MMDS 02. Generate Target and Family Dataset¶
Category Paths
Follow one of these paths in the Orion user interface, to find the floe.
Product-based/SPRUCE
Product-based/MMDS
Role-based/MMDS Staff User/MMDS Data Prep
Solution-based/Virtual-screening/Target Preparation
Solution-based/Hit to Lead/Target Preparation
Solution-based/Hit to Lead/Target Preparation/Structural Data Preparation
Task-based/Data Science/Clustering
Task-based/Target Prep & Analysis/Protein Preparation
Task-based/Target Prep & Analysis/Protein Similarity Search
Description
MMDS 02. Generate Target and Family Dataset makes a Target Dataset and Family Dataset of proteins using UniProt to group similar protein sequences with PDB structures according to UniProt KBID.
Target categorization is based on ‘Guide to Pharmacology’ families. Any remaining UniProt targets are sorted into an ‘Uncategorized’ category. Targets with multiple UniProt features are further sub-divided into their feature traits and associated PDB structure are sorted based on sequence similarity.
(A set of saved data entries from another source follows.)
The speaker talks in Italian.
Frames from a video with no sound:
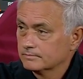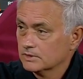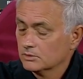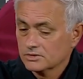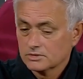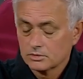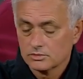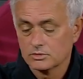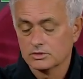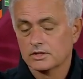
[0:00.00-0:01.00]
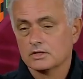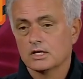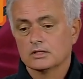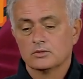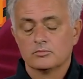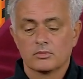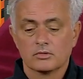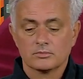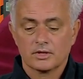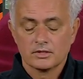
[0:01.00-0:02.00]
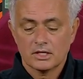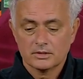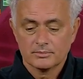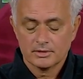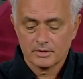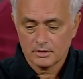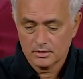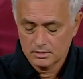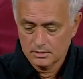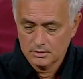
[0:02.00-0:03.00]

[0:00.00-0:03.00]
è una situazione reale, è un problema reale per,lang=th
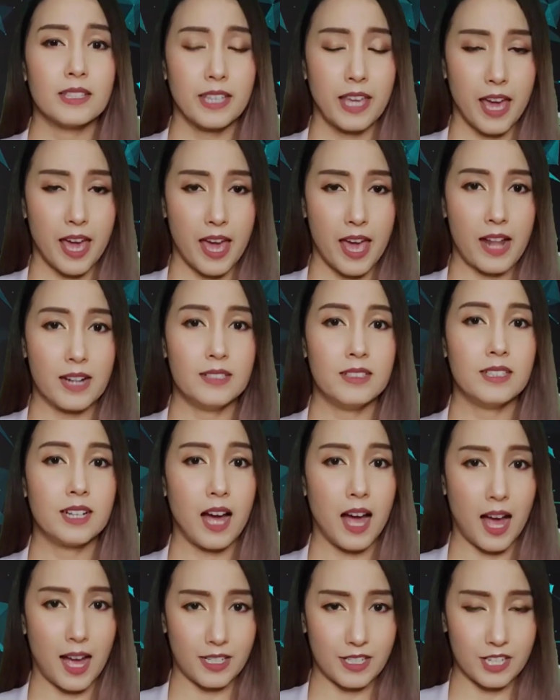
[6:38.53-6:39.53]
แขนหรือ
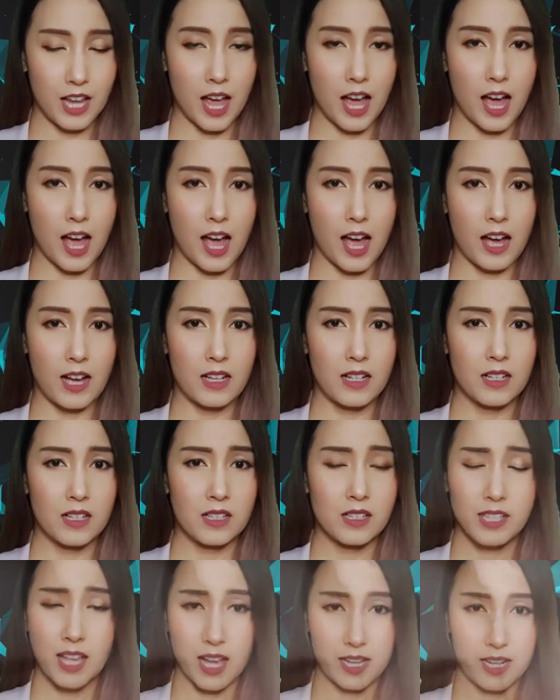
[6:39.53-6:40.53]
ขาชา
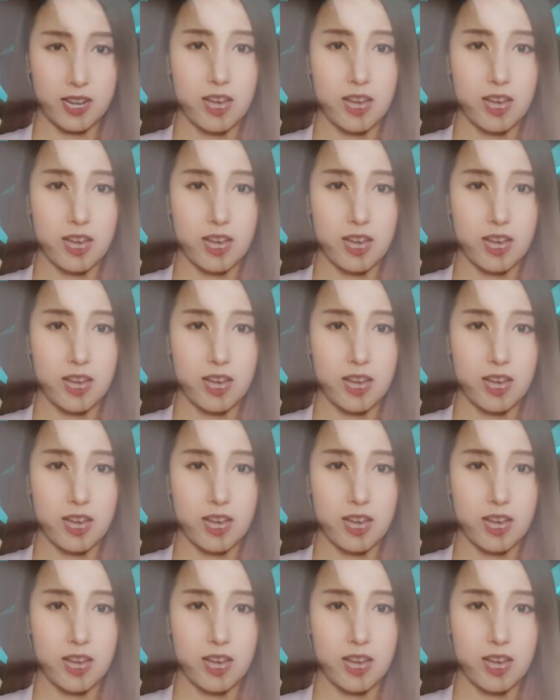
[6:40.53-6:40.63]
จาก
Each target will attempt to find a reference structure using Spruce. Failure to find viable structures, or a viable reference structure will be recorded. Successful targets will contain a list of related PDB structures and a reference structure, and will be saved in a Target dataset.
If possible, a common reference structure will attempt to be found from the list of related targets. These are saved in the Family dataset along with all the categorization information.
Parameter title in user interface (promoted name)
Target dataset no ref structure (data_out) type: dataset_out: Output dataset of targets that are not able to generate reference structures.Default: Target Dataset No Ref Structure
Parameter title in user interface (promoted name)
Failed target dataset (data_out) type: dataset_out: Output failed target datasetDefault: Failed Target Dataset
Parameter title in user interface (promoted name)
Target dataset no structure (data_out) type: dataset_out: Output dataset of targets without any structures able to generate reference structures.Default: Target Dataset No Structures
Parameter title in user interface (promoted name)
PDB Structure Collection (collection) type: collection_source: Collection containing input PDB structures from source
Parameter title in user interface (promoted name)
UniProt dataset map (data_out) type: dataset_out: Output UniProt dataset mapDefault: UniProt Dataset Map
Parameter title in user interface (promoted name)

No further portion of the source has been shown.